Once you’re intimately aware of your breath, expand that awareness to your body. Relax and let your body reveal to you where your thoughts and feelings are causing discomfort.
Usually one ache will catch your attention. Stay with it and see how it changes or moves. Breathe deeply, and relax as much as you can.
The more tenderness you can bring to what’s going on, the more relaxed you’ll be. Some of the aches and pains will disappear. Some will not, and that’s okay.
As you practice this, thoughts and emotions will naturally surface.
When that happens, be aware of how your body responds to them. Any tightness, new discomfort, or increases in existing aches are all clues that those thoughts and emotions are things you need to look at more closely.
Looking Closely with Safe Journaling
A combination of safe journaling and bodywork can be an effective way of examining your thoughts and feelings more thoroughly.
What is safe journaling? It’s when your journal is strictly for your eyes only and is a place where you feel safe to express the whole of what you’re feeling.

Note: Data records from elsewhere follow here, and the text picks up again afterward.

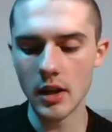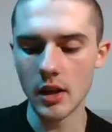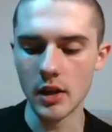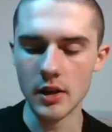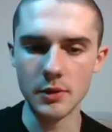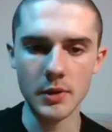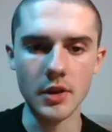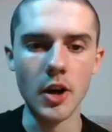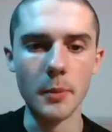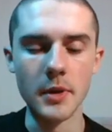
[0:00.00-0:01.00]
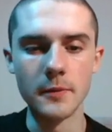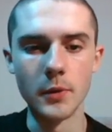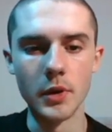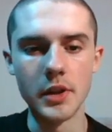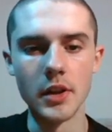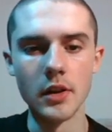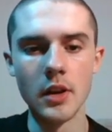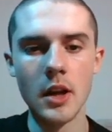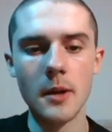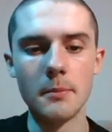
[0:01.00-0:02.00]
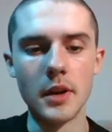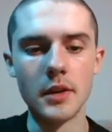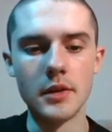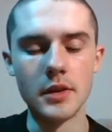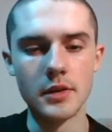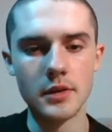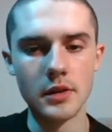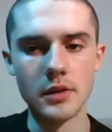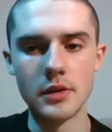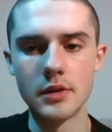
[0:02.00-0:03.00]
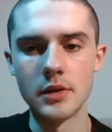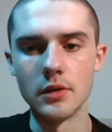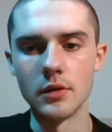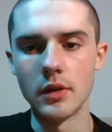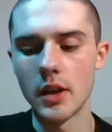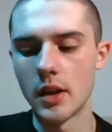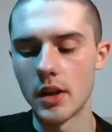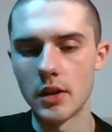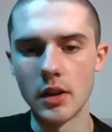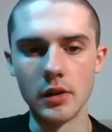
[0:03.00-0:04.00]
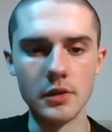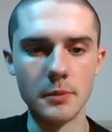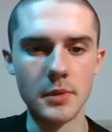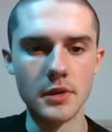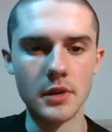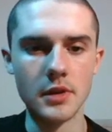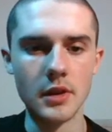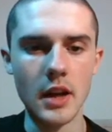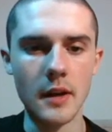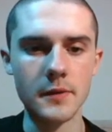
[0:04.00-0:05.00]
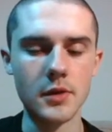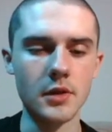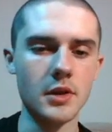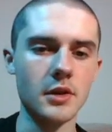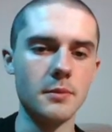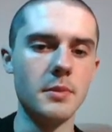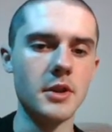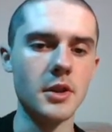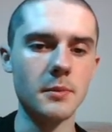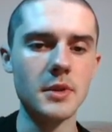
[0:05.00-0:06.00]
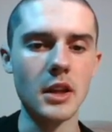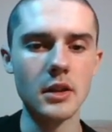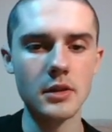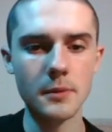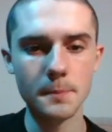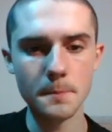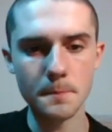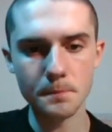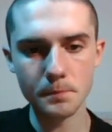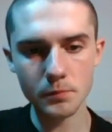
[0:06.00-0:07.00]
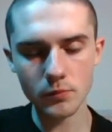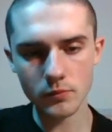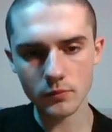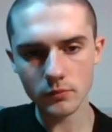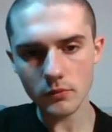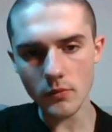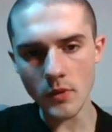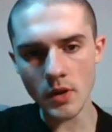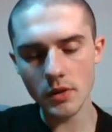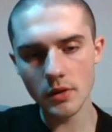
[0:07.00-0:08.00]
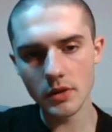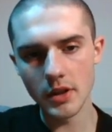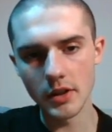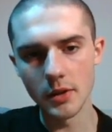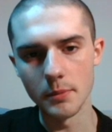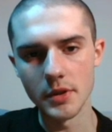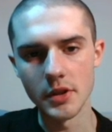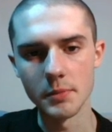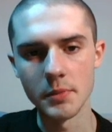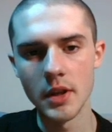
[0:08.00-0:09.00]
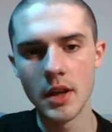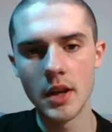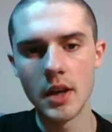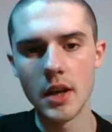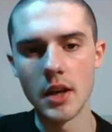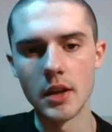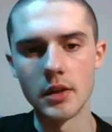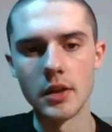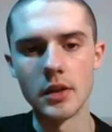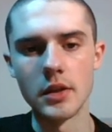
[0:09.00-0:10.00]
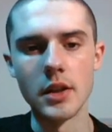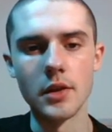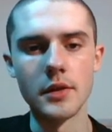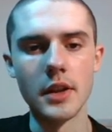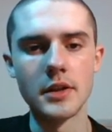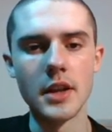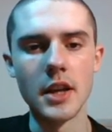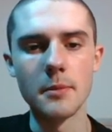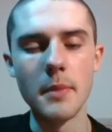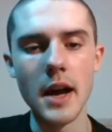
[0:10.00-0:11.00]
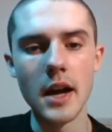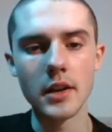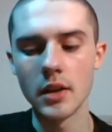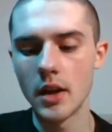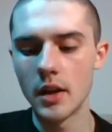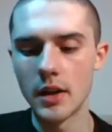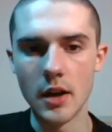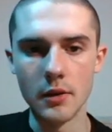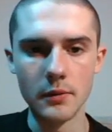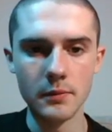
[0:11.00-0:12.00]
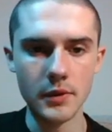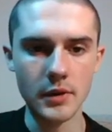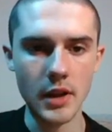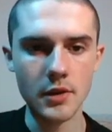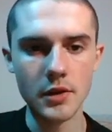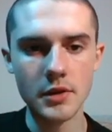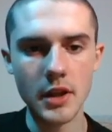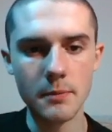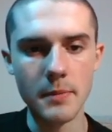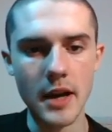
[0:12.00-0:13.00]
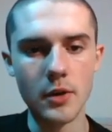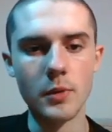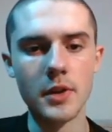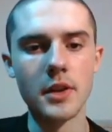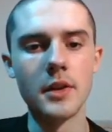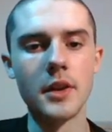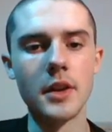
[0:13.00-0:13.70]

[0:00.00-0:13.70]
is what they're hoping for here. But this is still a losing position after just bishop takes. So you just take their bishop, and then here they take back. Now they could take back with the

Safe journaling is for expressing everything, even those thoughts and feelings that you judge to be bad, ugly, mean, hateful, nasty, and so forth.
Thoughts and emotions fly through your head faster than you can blink an eye. By capturing and labeling what you’re feeling, you’re slowing down your emotional responses.

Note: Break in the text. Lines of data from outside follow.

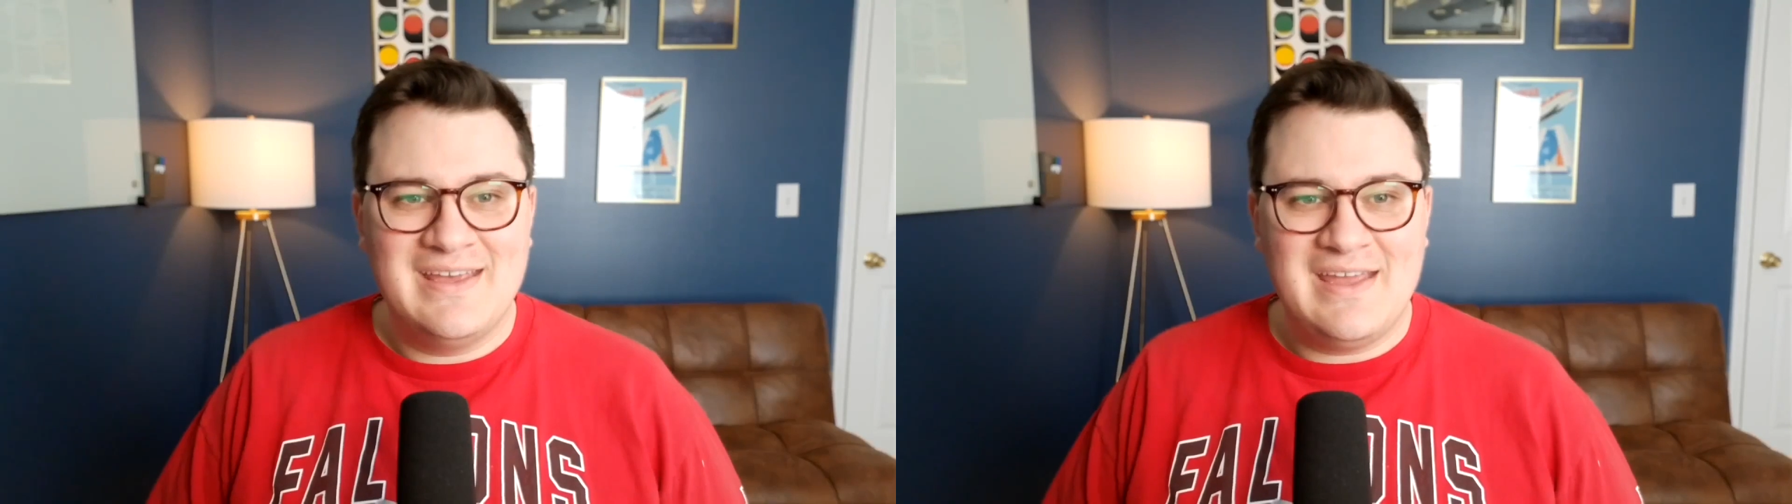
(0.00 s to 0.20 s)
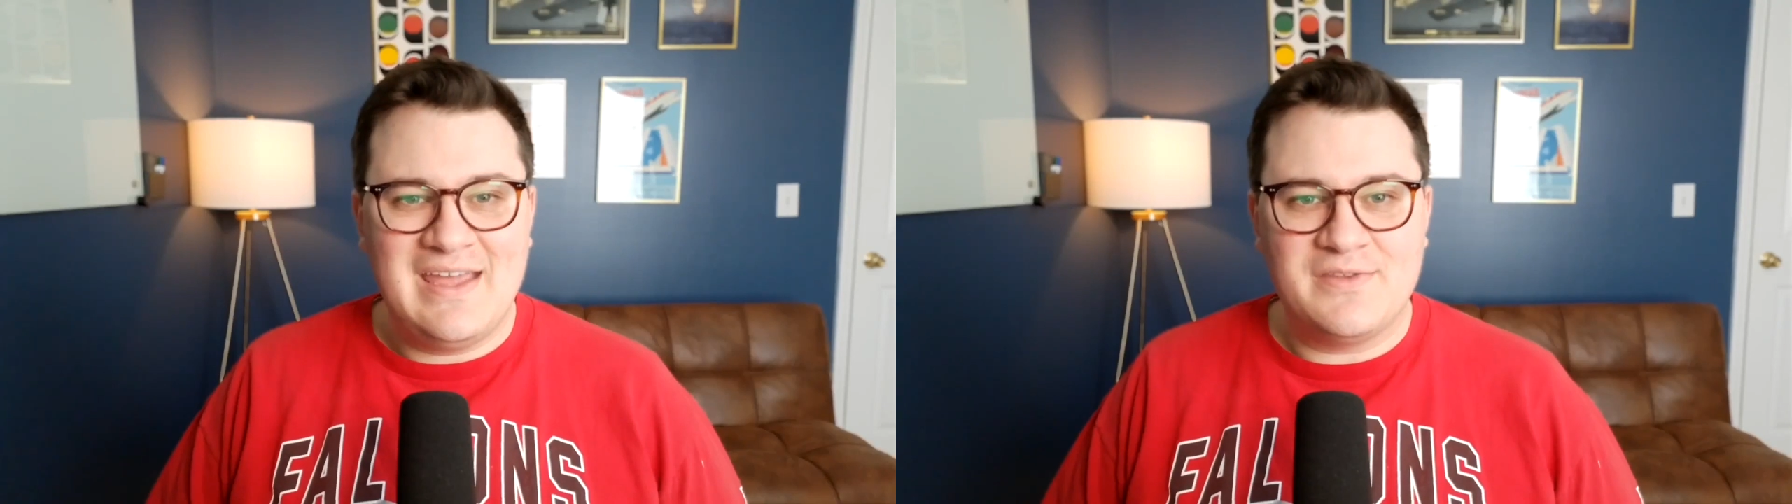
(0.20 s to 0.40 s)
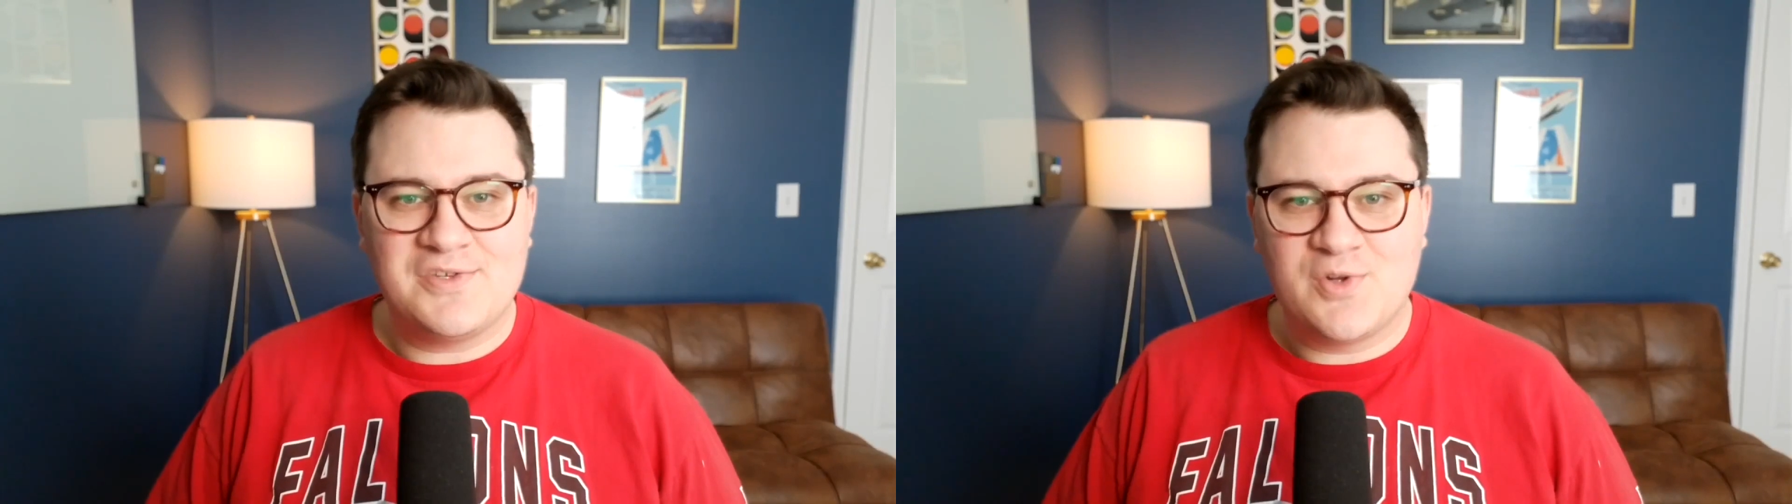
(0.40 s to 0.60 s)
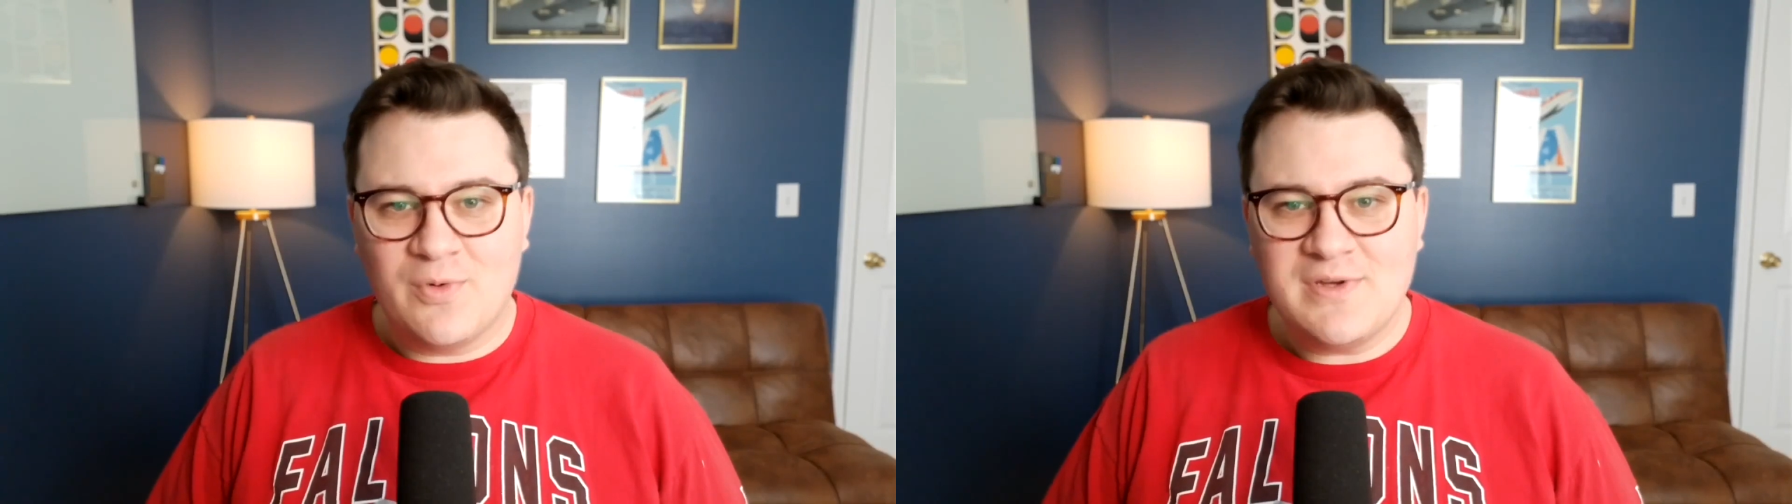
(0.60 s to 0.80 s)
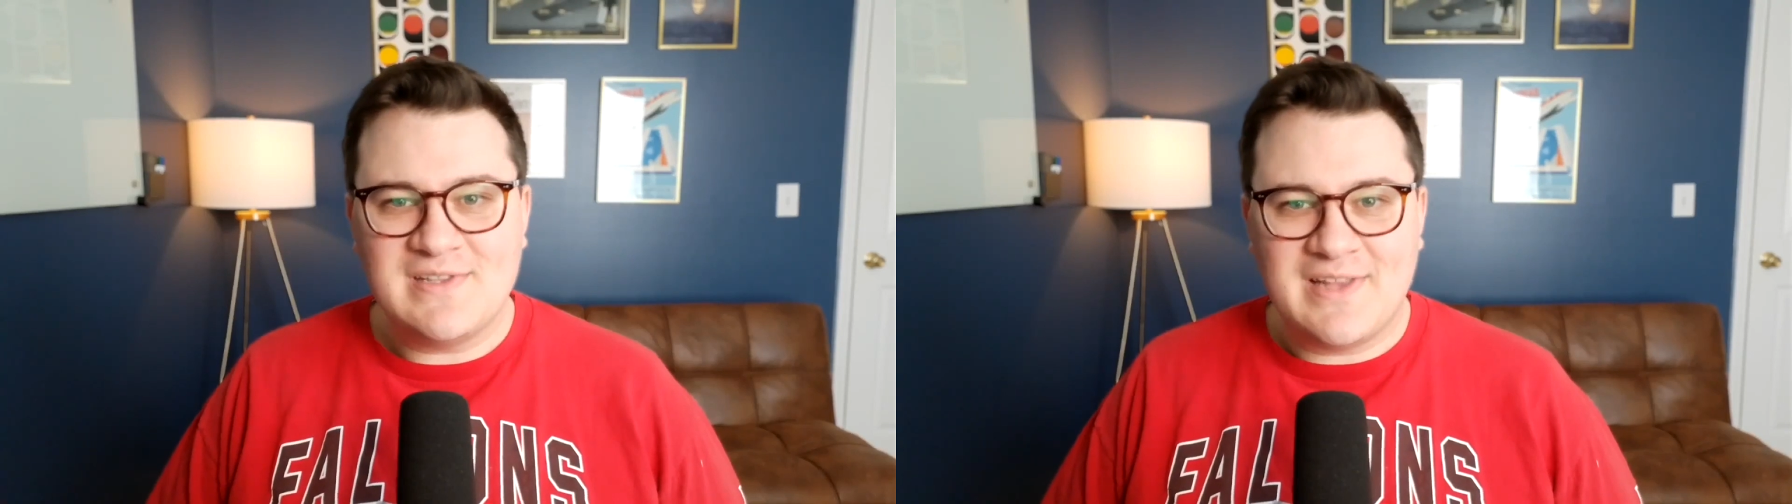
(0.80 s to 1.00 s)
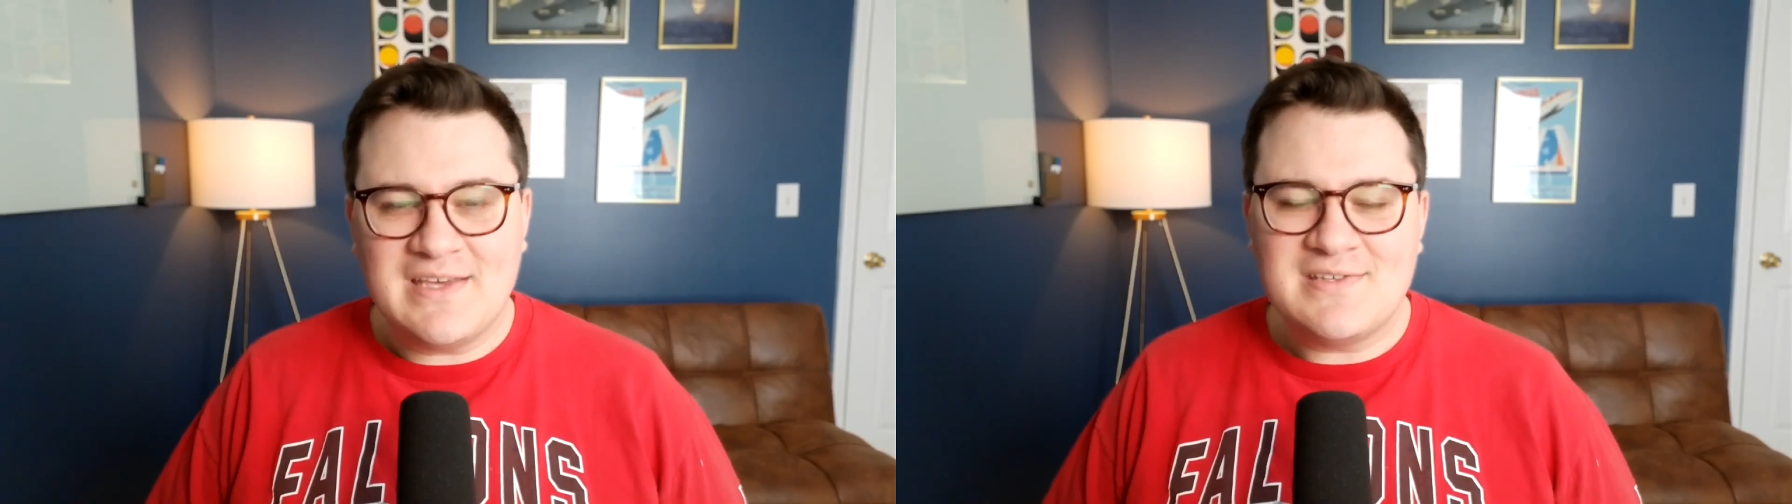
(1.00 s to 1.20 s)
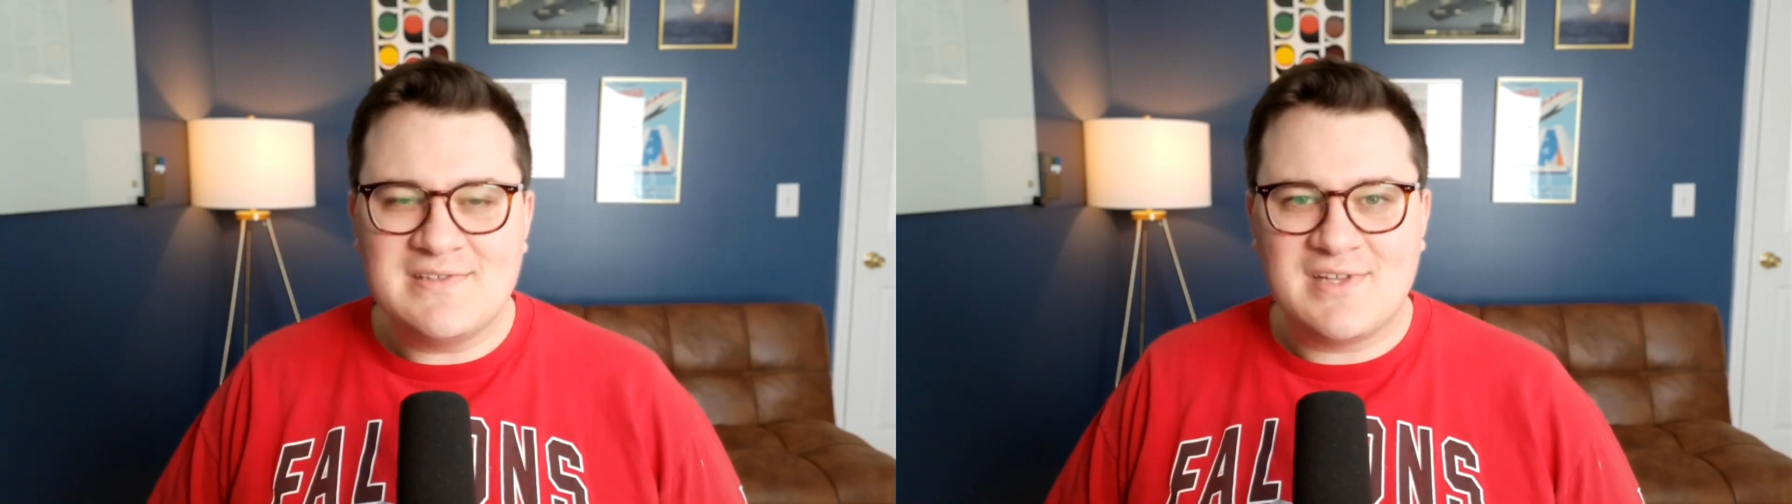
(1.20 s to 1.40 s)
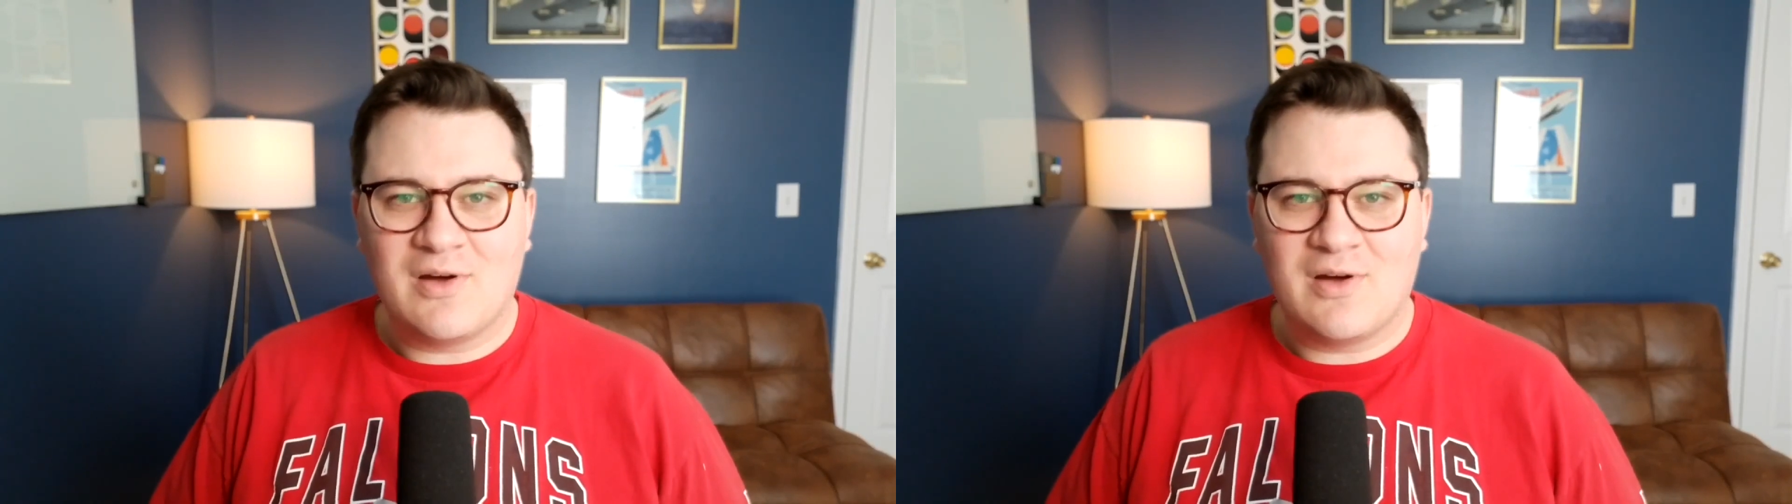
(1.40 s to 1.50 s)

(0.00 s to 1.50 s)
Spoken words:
And the stories and lessons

This makes it easier to deal with them, and in turn, they have less of an effect on you.
No matter what you’ve heard, having these feelings does not make you a bad person. They’re simply a part of being human just as feelings of love, happiness, appreciation, gratitude, and kindness are a part of you as well.
What’s important is to identify and acknowledge these feelings, while not judging yourself for having them.
When you’ve finished your session with journaling, get in touch with your body’s wisdom once again.
This Practice Has No Downside
Of course, the more you practice, the more knowledgeable you become about how your thoughts and feelings affect your body.
What you feel going on in your body is a good indicator of what’s going on with your anxiety.
If you’re not paying enough attention to those minor feelings of fear, anxiousness, and worry, your body will let you know they’re beginning to accumulate.
Do your body work, with or without journaling, before going to bed, and anxiety will have little or nothing to hoard. It will also help you have a better night’s sleep.
The less ammunition you give anxiety in the way of unexamined emotions, the less it has to grab and use against you.
Anxiety is a tyrant, but put this practice in place, and you, too, can loosen its grip on you.